■ Records drawn from a dataset:
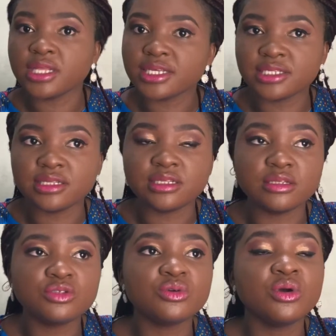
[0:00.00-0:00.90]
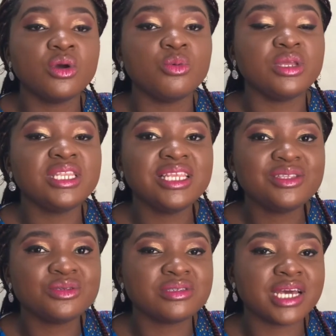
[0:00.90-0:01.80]
That's the thing. So we
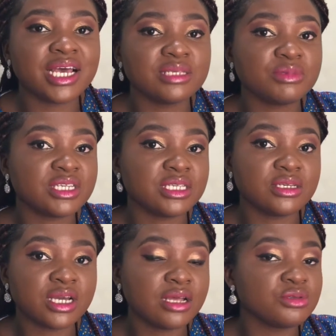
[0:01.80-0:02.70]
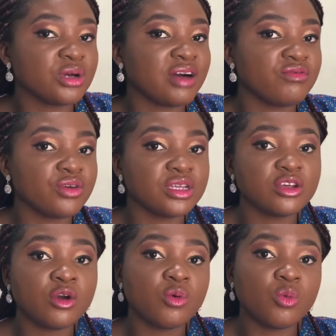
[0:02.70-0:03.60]
need to try as much as you can to
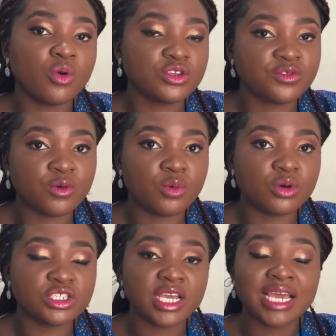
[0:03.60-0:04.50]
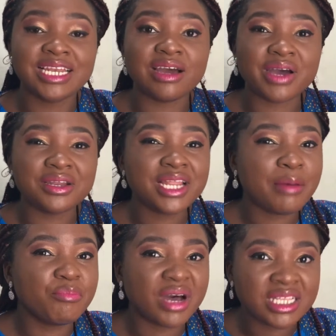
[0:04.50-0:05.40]
avoid watch for watch. Now,
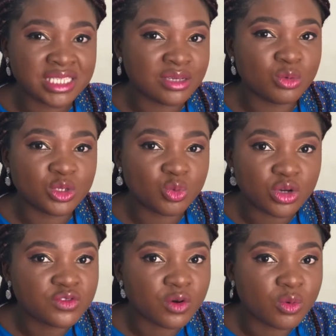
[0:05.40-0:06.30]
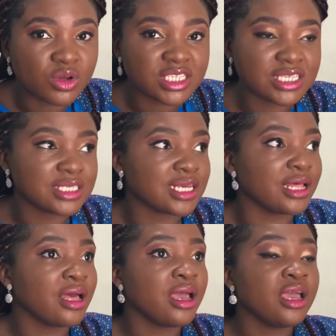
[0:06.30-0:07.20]
another bad thing with watch for watch is
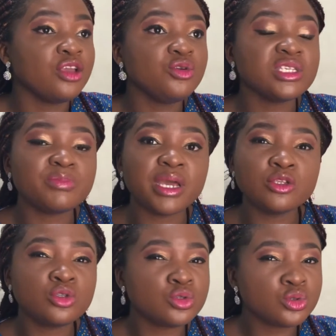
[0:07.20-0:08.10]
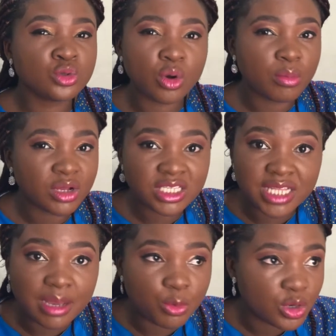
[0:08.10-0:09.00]
that you spend so much
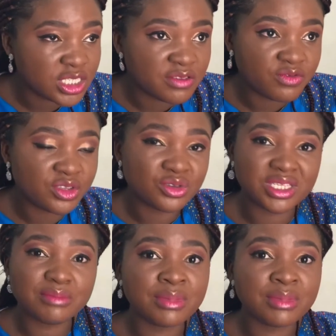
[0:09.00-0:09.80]
time watching videos.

■ Directions for this task:
Exact copies of the entries above are needed, without their pictures.

■ Answer to this problem:
[0:00.00-0:00.90]
[0:00.90-0:01.80]
That's the thing. So we
[0:01.80-0:02.70]
[0:02.70-0:03.60]
need to try as much as you can to
[0:03.60-0:04.50]
[0:04.50-0:05.40]
avoid watch for watch. Now,
[0:05.40-0:06.30]
[0:06.30-0:07.20]
another bad thing with watch for watch is
[0:07.20-0:08.10]
[0:08.10-0:09.00]
that you spend so much
[0:09.00-0:09.80]
time watching videos.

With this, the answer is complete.